Why understanding data is the secret key to unlocking an investable green energy future
By Gareth Brown, Chief Executive Officer, Clir Renewables
Despite the disruption from Covid-19 in the previous 18 months, projections for the solar and wind energy industries are looking strong. According to the International Energy Agency, 270 GW of renewable capacity are expected to be added in 2021 and 280 GW in 2022. While this is a hugely exciting growth trajectory, there are still some impediments to the increased deployment of both wind and solar power. As renewable energy technology has matured, governments have stepped back from underwriting its deployment through tariffs and incentives. This has created what’s termed a ‘post subsidy’ marketplace.
What this means in practice is that where governments have stepped back, private capital must now come forward. Capital will only take investment risk if it believes it will see a return and believes that its investment will be protected during the lifecycle of renewable energy facilities.
Protecting capital and driving investor returns in wind and solar has become an industry in itself. Firms like Clir Renewables have invested significantly in creating intellectual property that allows access to massive amounts of industry-wide data and combs data using the latest artificial intelligence (AI) and machine learning (ML) technologies. By applying AI and ML technology designed by the industry to massive amounts of renewable energy operational data, all project stakeholders, from owners and investors to insurers and lenders, can know where they need to make operational changes, and manage the performance and risks of assets. As our datasets increase in size and our modelling techniques advance, we find that we can better help guide the operational running of wind and solar projects for improved project returns.
For example, to manage the longevity of equipment, which helps keep renewable power prices low, manufacturers will ‘derate’ their wind turbines — that is, intentionally impede their power output. The unintended consequences of derating can reduce project power generation for extended intervals, rather than the specific time period intended. This is because derating strategies are often employed simplistically.
Avoiding pitfalls like this – and understanding the interplay of the different dynamics that affect project performance – is only possible with deep and granular data. Data needs to be leveraged holistically, using not just the data from individual wind turbines, but from the entire project site.
If wind power generation is to be intelligently managed for maximum returns, then it’s also important to understand what environmental factors are also at play – the effect of nearby vegetation, for example. To provide this understanding, we not only need to look at equipment, but we need to measure and monitor multiple streams of data.

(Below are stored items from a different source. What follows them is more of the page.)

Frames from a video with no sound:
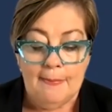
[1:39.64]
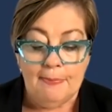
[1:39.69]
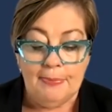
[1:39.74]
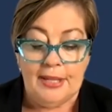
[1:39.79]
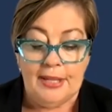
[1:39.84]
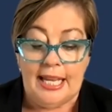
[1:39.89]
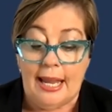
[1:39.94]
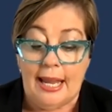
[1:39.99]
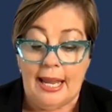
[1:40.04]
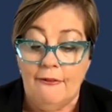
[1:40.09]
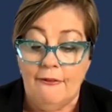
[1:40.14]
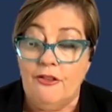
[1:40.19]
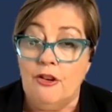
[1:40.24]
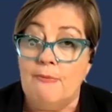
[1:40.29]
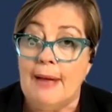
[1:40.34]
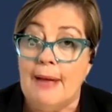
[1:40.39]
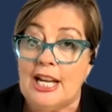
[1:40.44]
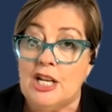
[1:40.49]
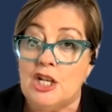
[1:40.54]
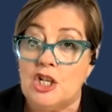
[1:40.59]
The
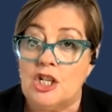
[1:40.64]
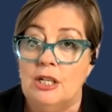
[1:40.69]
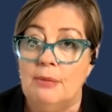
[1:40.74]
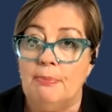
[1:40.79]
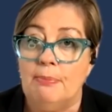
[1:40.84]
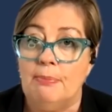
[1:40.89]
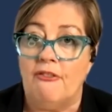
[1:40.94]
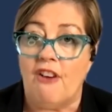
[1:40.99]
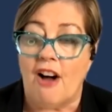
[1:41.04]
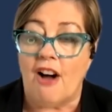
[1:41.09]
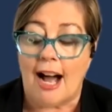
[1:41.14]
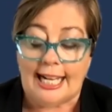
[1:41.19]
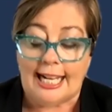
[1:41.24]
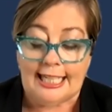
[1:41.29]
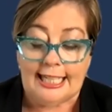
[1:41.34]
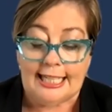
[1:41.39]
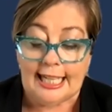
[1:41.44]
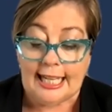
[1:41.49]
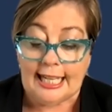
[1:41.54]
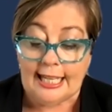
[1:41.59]
information
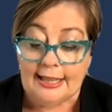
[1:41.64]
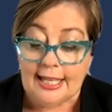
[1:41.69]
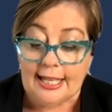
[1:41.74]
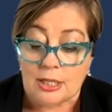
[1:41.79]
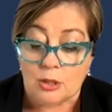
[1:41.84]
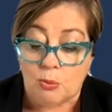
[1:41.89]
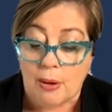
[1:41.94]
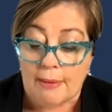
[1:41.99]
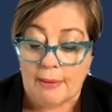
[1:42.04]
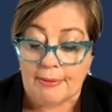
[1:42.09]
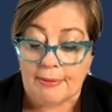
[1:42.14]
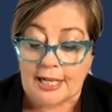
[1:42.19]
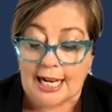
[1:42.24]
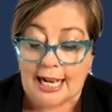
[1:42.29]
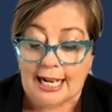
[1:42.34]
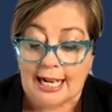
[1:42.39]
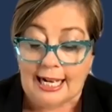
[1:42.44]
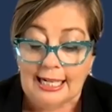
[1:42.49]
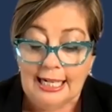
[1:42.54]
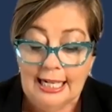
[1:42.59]
provided in this
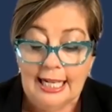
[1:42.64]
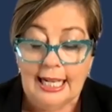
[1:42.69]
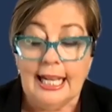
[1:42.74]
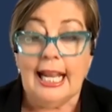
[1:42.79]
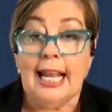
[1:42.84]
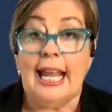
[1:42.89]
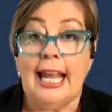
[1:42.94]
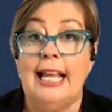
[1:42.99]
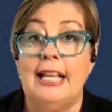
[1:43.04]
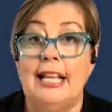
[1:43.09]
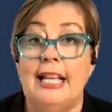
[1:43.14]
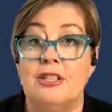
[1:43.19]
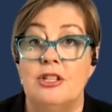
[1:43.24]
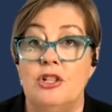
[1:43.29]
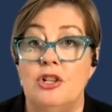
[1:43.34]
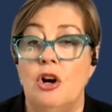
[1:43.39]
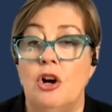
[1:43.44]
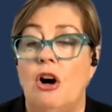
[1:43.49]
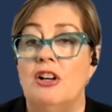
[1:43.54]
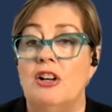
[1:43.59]
webinar is
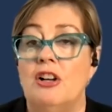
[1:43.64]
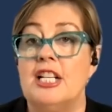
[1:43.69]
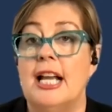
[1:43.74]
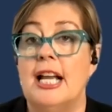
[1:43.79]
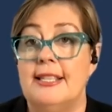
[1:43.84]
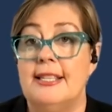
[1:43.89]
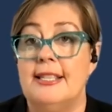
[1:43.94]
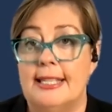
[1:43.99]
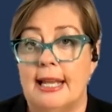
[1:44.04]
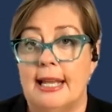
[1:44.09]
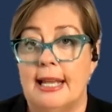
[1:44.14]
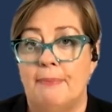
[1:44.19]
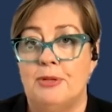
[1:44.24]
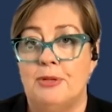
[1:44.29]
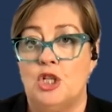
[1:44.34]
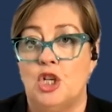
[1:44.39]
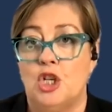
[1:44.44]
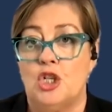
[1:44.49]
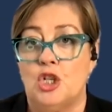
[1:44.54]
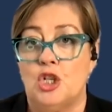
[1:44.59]
not a
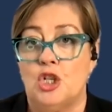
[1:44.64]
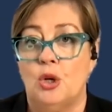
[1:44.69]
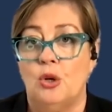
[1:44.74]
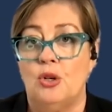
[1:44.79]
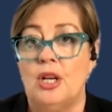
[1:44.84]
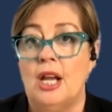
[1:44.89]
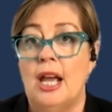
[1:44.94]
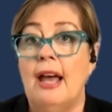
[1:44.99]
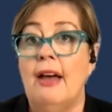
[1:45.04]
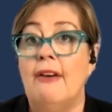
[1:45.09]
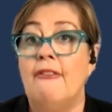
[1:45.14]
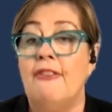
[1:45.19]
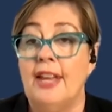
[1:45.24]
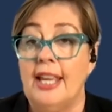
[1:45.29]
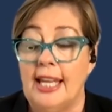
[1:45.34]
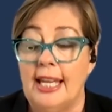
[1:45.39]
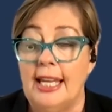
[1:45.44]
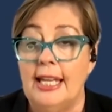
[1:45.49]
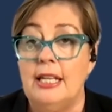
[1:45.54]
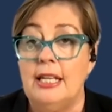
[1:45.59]
substitute for
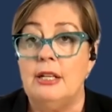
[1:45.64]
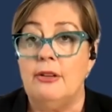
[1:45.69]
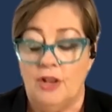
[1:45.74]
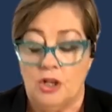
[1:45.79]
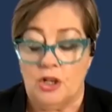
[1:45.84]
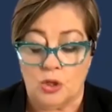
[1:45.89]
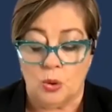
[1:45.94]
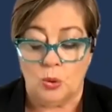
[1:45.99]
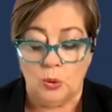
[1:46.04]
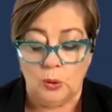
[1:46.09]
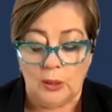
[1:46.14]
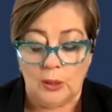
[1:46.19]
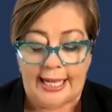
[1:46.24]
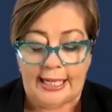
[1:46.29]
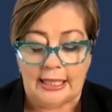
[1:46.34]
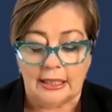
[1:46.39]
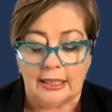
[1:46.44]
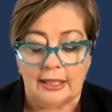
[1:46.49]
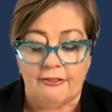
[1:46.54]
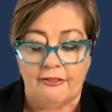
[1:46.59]
individual
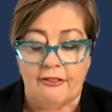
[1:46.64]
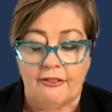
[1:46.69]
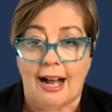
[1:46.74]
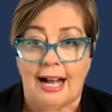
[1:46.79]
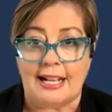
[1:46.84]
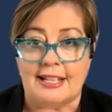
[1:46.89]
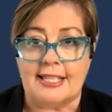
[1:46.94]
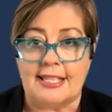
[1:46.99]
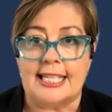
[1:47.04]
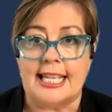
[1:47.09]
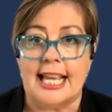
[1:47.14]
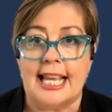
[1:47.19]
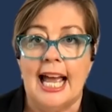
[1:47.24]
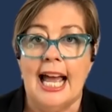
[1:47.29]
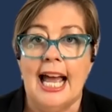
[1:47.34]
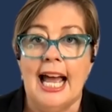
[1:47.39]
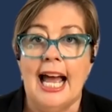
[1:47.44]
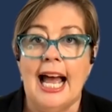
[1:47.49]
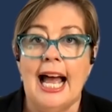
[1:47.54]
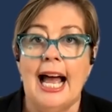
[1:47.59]
legal advice.
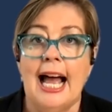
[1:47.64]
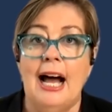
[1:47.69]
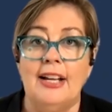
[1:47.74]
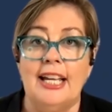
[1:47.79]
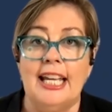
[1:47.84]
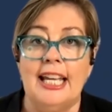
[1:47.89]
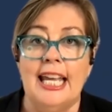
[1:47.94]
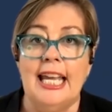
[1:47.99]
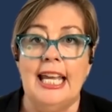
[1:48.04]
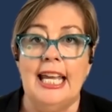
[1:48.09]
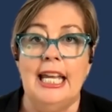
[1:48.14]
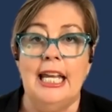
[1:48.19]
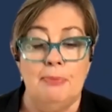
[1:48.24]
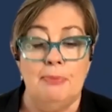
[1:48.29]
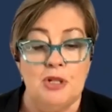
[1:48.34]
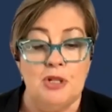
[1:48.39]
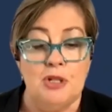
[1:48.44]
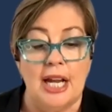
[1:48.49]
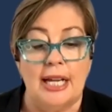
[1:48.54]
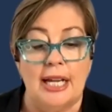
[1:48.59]
Our key
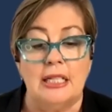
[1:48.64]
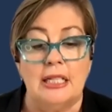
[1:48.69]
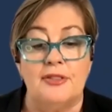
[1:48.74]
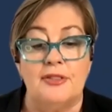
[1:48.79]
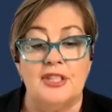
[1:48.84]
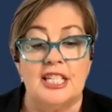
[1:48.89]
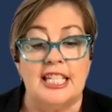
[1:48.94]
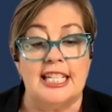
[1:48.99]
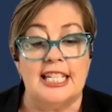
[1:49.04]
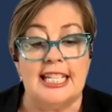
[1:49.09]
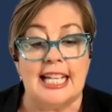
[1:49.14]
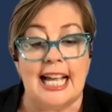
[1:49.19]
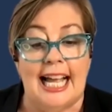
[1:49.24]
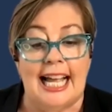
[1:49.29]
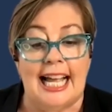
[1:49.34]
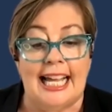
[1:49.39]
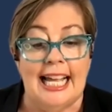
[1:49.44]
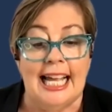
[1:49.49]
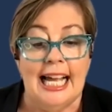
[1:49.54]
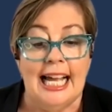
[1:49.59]
objectives
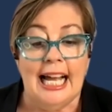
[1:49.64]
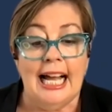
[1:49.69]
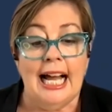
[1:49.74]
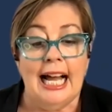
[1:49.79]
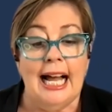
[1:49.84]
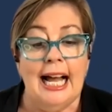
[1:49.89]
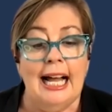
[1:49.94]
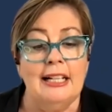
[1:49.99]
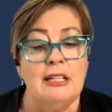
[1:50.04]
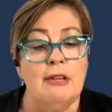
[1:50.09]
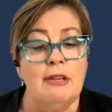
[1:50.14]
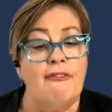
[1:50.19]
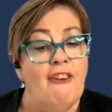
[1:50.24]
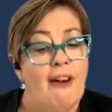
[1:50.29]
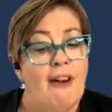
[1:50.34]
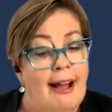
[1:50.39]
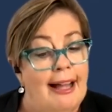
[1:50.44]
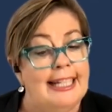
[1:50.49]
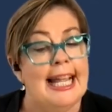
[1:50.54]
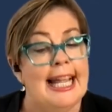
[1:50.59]
today are to
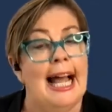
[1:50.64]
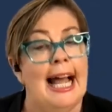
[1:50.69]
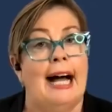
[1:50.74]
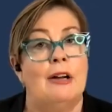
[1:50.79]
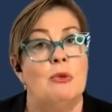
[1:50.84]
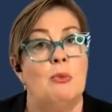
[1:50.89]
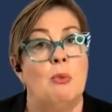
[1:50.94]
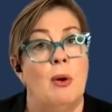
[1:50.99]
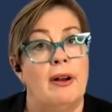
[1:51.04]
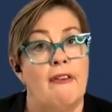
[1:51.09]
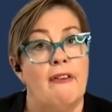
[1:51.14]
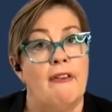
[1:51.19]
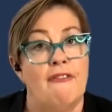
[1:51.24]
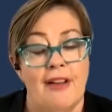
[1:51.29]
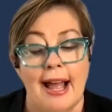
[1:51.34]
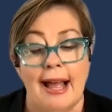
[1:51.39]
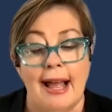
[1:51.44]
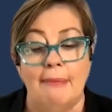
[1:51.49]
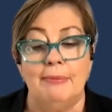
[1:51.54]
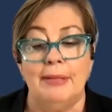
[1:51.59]
find out what a
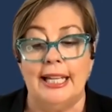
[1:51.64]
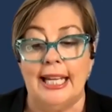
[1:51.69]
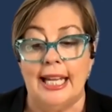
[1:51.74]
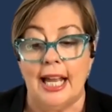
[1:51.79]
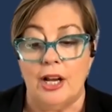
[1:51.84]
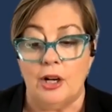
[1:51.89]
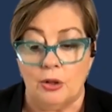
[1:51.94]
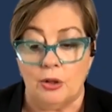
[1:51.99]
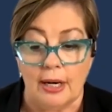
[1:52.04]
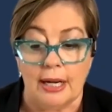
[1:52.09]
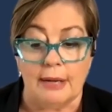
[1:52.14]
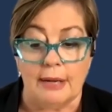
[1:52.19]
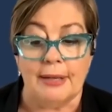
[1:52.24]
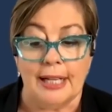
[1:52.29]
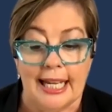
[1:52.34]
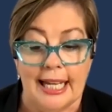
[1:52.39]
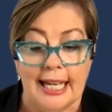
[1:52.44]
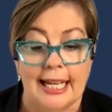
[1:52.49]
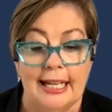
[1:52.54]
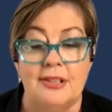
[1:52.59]
family agreement
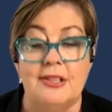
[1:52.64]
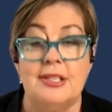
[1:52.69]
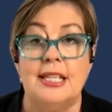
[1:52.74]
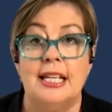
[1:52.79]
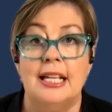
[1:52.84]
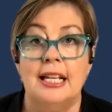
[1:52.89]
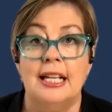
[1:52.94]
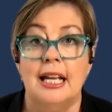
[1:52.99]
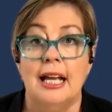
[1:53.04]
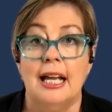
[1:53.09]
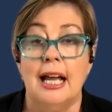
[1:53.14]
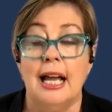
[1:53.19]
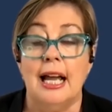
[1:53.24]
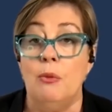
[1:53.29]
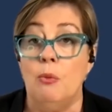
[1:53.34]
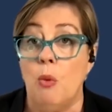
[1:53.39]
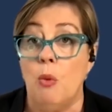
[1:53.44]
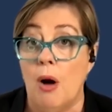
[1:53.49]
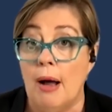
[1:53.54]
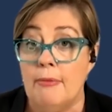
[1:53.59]
is
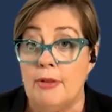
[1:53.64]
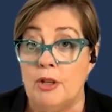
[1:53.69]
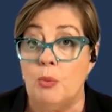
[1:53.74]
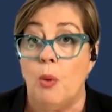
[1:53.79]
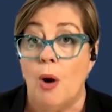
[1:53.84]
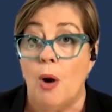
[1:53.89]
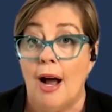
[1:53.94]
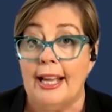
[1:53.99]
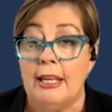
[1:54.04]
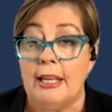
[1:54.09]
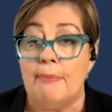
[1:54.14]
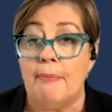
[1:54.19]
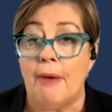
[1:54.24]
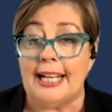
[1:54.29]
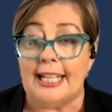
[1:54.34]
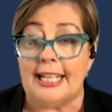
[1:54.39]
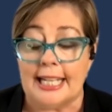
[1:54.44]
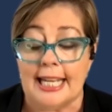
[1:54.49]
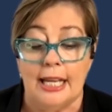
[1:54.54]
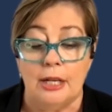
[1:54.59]
and why you
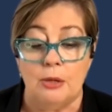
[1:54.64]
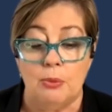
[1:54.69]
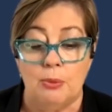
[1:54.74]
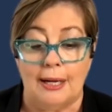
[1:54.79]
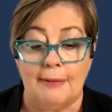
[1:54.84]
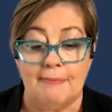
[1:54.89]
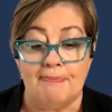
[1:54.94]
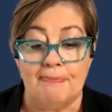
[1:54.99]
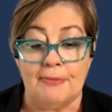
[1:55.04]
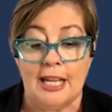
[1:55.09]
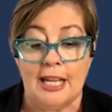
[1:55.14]
might need one,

Similarly, reducing the financial risk of wind and solar projects can be achieved through in-depth analysis of their components. Too often there is a reticence among asset managers to embrace data at a deep level, invest further time and resources into its understanding, and then implement changes to asset management programmes.
This hesitation may come from a perspective that ‘current performance is good enough’. Yet, with the shift to post-subsidy markets, investors are recognizing the better margins, and reduced costs of insurance, financing, and operations, available through an increase in power generation – and subsequently energy sales – of just one to two percent.
Similarly, across the solar industry, an assumption that greatly impedes optimal results is the idea that solar energy is simple. Although solar photovoltaic plants may not have as many moving parts as a wind turbine, this does not mean that data collection – which is essential to understanding asset health – is not challenging.
Gathering solar data is made complicated through the sheer number of original equipment manufacturers (OEMs) existing in the space. While wind energy has a smaller number of OEMs – owing to the higher costs of wind turbine development and production – solar has hundreds of different manufacturers. This creates data choas, as data from their individual components is labelled differently.
Additionally, the unpredictability of solar resources, the lack of standardization across components, plant topography and the quality of project data can all make it difficult to gain a clear understanding of the project’s health and performance.
Attempting to translate all of this information into an understanding of asset performance, and then contextualising it with the other elements needed, eludes most owners and asset managers. However, with an AI-driven platform, the time needed to translate and analyze data can be reduced to hours rather than weeks, as the many streams of data in different OEM ‘languages’ can be translated into a coherent thread that identifies specific actions necessary to improve performance.
As the transition to renewable energy progresses, and we see more projects going live, it is important that the knowledge around data continues to progress. This will allow projects, and by extension, their return to investors, reach their full potential. At Clir, we have access to over 100 GW of operational renewable energy projects worldwide – helping asset owners, investors and energy companies enhance their returns, ensure the smooth and efficient running of projects, and fulfil their obligations to low carbon power supplies.
With AI-driven insights, renewable energy can easily meet its future growth trajectory – and provide investors with stable long term returns while doing so.